I’ll test the corner_crop function and make sure that the five images are cropped correctly.

Here’s the top left corner.

imgs = corner_crop(img)

# Top Left Corner Crop
imgs[0].show()
<matplotlib.axes._subplots.AxesSubplot at 0x7f12e1a177d0>

Top right corner:

# Top Right Corner Crop
imgs[1].show()
<matplotlib.axes._subplots.AxesSubplot at 0x7f12e197da50>

Bottom right:

# Bottom Right Corner Crop
imgs[2].show()
<matplotlib.axes._subplots.AxesSubplot at 0x7f12e146ed50>

Bottom left:

# Bottom Left Corner Crop
imgs[3].show()
<matplotlib.axes._subplots.AxesSubplot at 0x7f12e1424dd0>

And center:

# Center Crop
imgs[4].show()
<matplotlib.axes._subplots.AxesSubplot at 0x7f12e1424450>

Define a new CornerCrop transform by extending the Transform class definition

The main purpose for all of that was for me to wrap my head around how the crop behavior functions so that I can wrap that into a transform.

Transforms are any function that you want to apply to your data. I’ll extend the base Transform class and add in the functionality I need for these crops. When an object of the CornerCrop class is constructed, the constructor takes size and corner_type arguments. Since I’ll use this within a for-loop, the corner_type argument is an integer from 0 to 3, corresponding to the loop counter. The transform is applied to the data during the .encodes method. I grab the original image width and height, and create a list of cropped images using the left, upper, right, bottom coordinates we saw above. Finally, based on the corner_type, the corresponding crop is returned.

class CornerCrop(Transform):
    "Create 4 corner and 1 center crop of `size`"
    def __init__(self, size, corner_type=0, **kwargs):
      self.size = size
      self.corner_type = corner_type

    def encodes(self, x:(Image.Image,TensorBBox,TensorPoint)):
      self.w, self.h = x.size
      self.crops = [
                    x.crop((0,0,self.size, self.size)),
                    x.crop((self.w - self.size, 0, self.w, self.size)),
                    x.crop((self.w-self.size, self.h-self.size, self.w, self.h)),
                    x.crop((0, self.h-self.size, self.size, self.h))
                    ]
      return self.crops[self.corner_type]

To test this transform, I created an image with top left, top right, bottom right and bottom left identified. I created multiple copies so that I can create batches.
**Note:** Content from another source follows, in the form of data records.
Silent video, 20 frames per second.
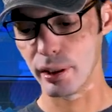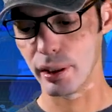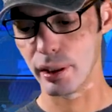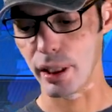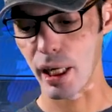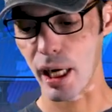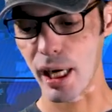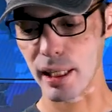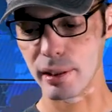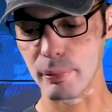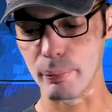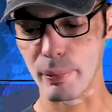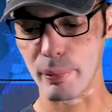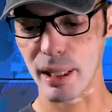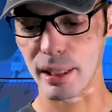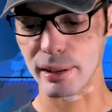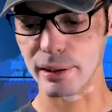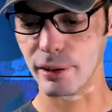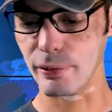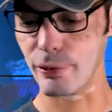
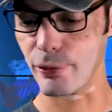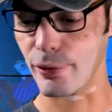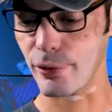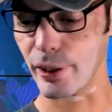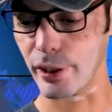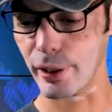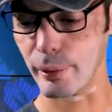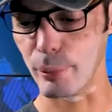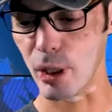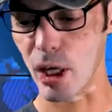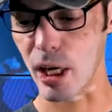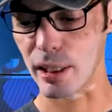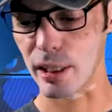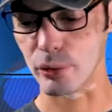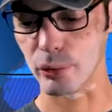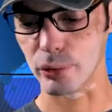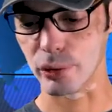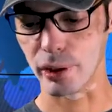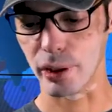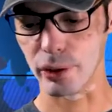Godmother Fairy
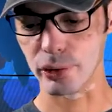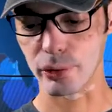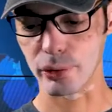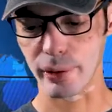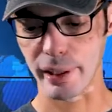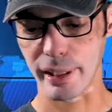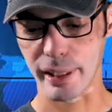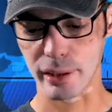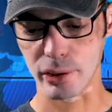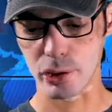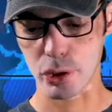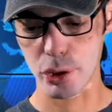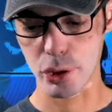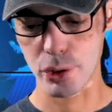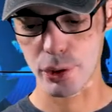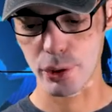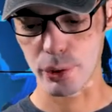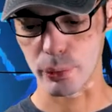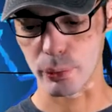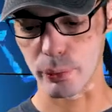Bottle, non trade,
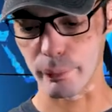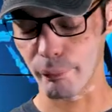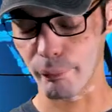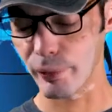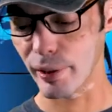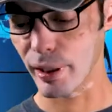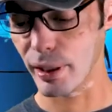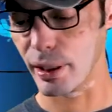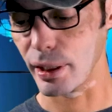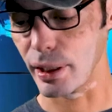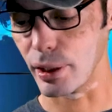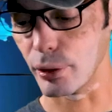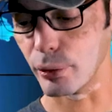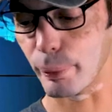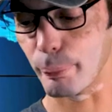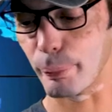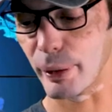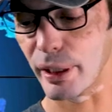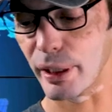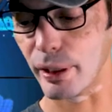2. ear
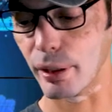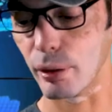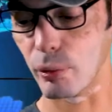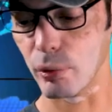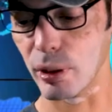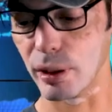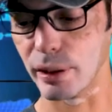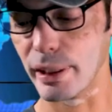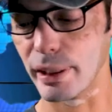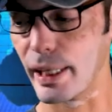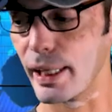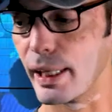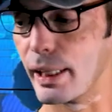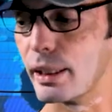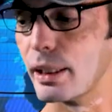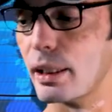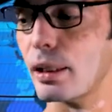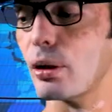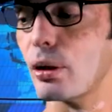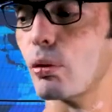Repair, 1
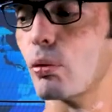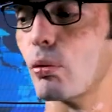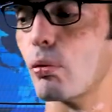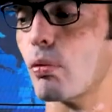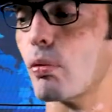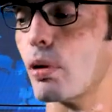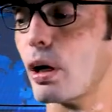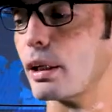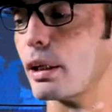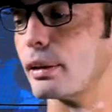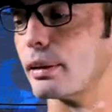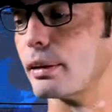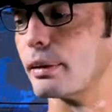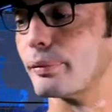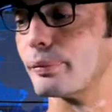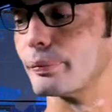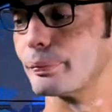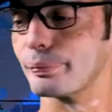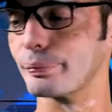Day, 1.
# test image for CornerCrop
path = Path('/content/gdrive/MyDrive/fastai-course-v4/images/test/corner_crop_images')
Image.open((path/'01.jpg'))

I create a DataBlock and pass my CornerCrop to the item_tfms parameter. I’ll cycle through the different corner types. 0 corresponds to top left, 1 is top right, 2 is bottom right and 3 is bottom left. All images in my batch should be cropped to the same corner.

I set corner_type to 0, build the DataBlock and DataLoaders and the batch shows top left.

# get the data
# path = untar_data(URLs.IMAGENETTE)
path = Path('/content/gdrive/MyDrive/fastai-course-v4/images/test/corner_crop_images')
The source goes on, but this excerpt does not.